I'd like to know how to say "everything" in as many languages as possible.
I the language makes a distinction between pronoun and noun, then put both please. Thank you!


----------



## Mikey_69

Everything (English)
Todo (Spanish)
Tudo (Portuguese)     ['Todo' in Portuguese mens 'all']
Tout (French)
Tutto (Italian)    ['Tutti' in Italian is the plural of 'all', ex. everybody/all people = tutti]

Those are all the languages that I can currently translate the word "everything" into..., hopefully it helped in any way.


----------



## Chazzwozzer

*Turkish:*
her şey


----------



## elroy

Arabic: كل شيء 





prtzllife said:


> I the language makes a distinction between pronoun and noun, then put both please.


 What do you mean?


----------



## Setwale_Charm

Russian: всё (vsyo)


----------



## Alijsh

*Persian*: *hamechiz* (*hame*: all; *chiz*: thing). *harchiz* (*har*: every, each, any).
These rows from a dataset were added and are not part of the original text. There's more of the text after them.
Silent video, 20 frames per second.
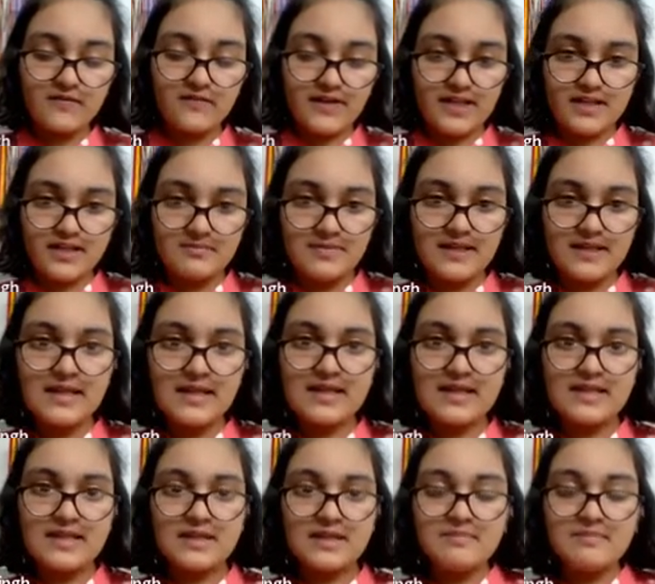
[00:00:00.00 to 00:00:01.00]
available
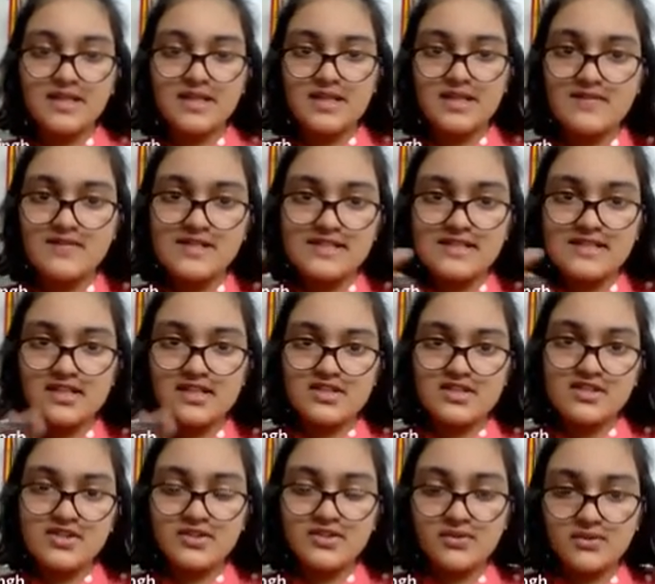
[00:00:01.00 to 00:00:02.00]
in the previous
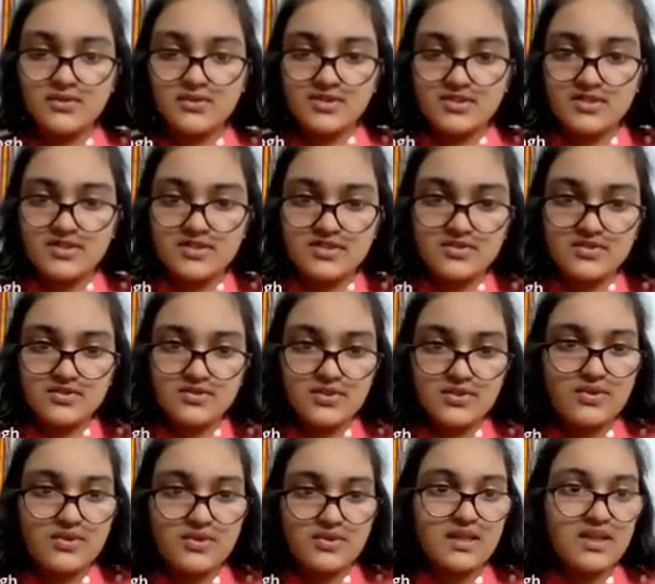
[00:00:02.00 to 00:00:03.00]
session's notes, so
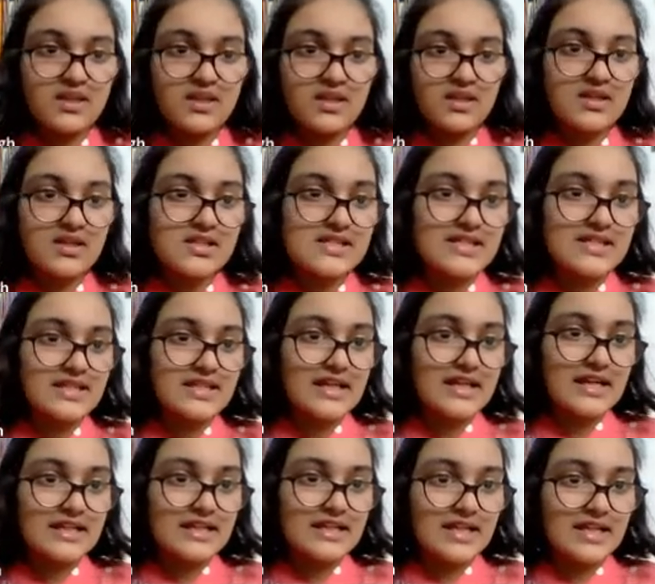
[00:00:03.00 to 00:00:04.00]
you can see
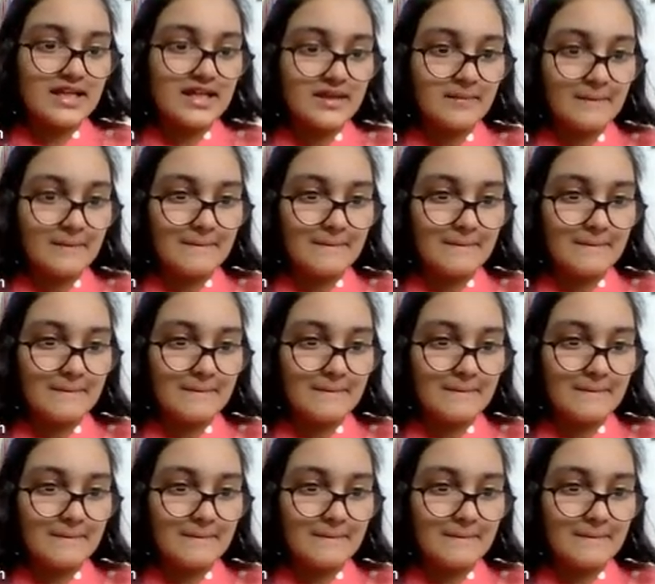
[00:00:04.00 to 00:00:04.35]
that there.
In spoken (Iranian) Persian the *chiz* becomes *chi*, resulting in: *hamechi*,* harchi*


----------



## jana.bo99

Slovenian: Vse!

Croatian:   Sve!


----------



## Nizo

*Esperanto*:

_ĉio_


----------



## michimz

Nahuatl: Nochin


----------



## deine

Lithuanian:

Viskas


----------



## Hal1fax

Polish: Wszystko


----------



## muguete

Hungarian: minden


----------



## Lingvisten

Danish: alt/alting


----------



## kiyama

Catalan: tot


----------



## Encolpius

*Czech*: vše, všechno

*Slovak*: všetko


----------



## apmoy70

In Greek:
«Όλα»
'ola
all, everything


----------



## ThomasK

Dutch: *alles* (funnily we do have iedereen/ everyone but not *iederding/ elkding, whereas _all_ is not quite the same as _everything_, so I think). Same in German. 

@ Apmoy: nothing like _panto_-... ?


----------



## sakvaka

*Finnish*: _kaikki_ (G _kaiken_, P _kaikkea_)
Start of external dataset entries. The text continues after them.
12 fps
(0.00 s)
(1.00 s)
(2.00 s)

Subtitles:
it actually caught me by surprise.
> @ Apmoy: nothing like panto-... ?



I would've expected this, too. Doesn't _panta rhei_...?


----------



## apmoy70

ThomasK said:


> Dutch: *alles* (funnily we do have iedereen/ everyone but not *iederding/ elkding, whereas _all_ is not quite the same as _everything_, so I think). Same in German.
> 
> @ Apmoy: nothing like _panto_-... ?


Frankly, I forgot it...of course «Πάντα» ('Panda) or «τα πάντα» (ta 'panda) is a verbatim translation for "everything"
Thanks ThomasK and Sakvaka


----------



## ThomasK

Well, those young Finnish philosophical philologians are well informed indeed !
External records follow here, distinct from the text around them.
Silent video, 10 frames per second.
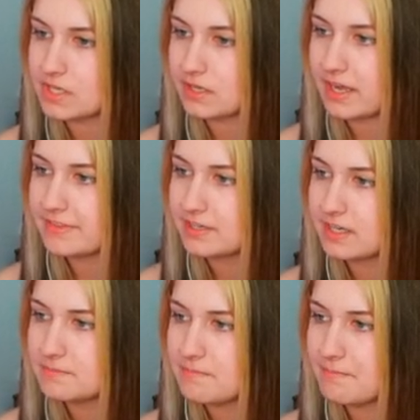I think I
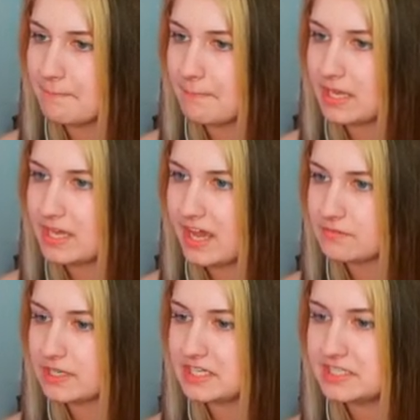might have
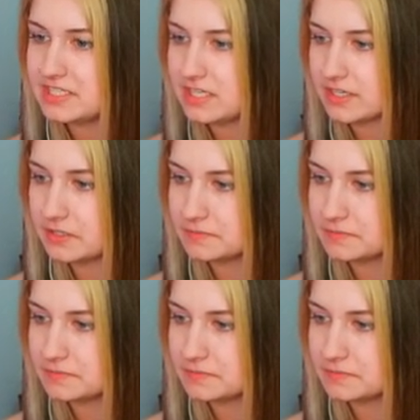an idea.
But: how about this difference ? 
_All is well that ends well. _
_Everything is fine. _

Do you have that variation in any of your languages ?


----------



## sakvaka

ThomasK said:


> Well, those young Finnish philosophical philologians are well informed indeed !


 
... and stuck in the centuries BCE. 



> But: how about this difference ?
> _All is well that ends well. _
> _Everything is fine. _


 
There's no difference in our language.
_Loppu hyvin, kaikki hyvin._
_Kaikki on hyvin._


----------



## Orlin

Bulgarian: всичко (vs*i*chko).


----------



## Csaba

Romanian: tot


----------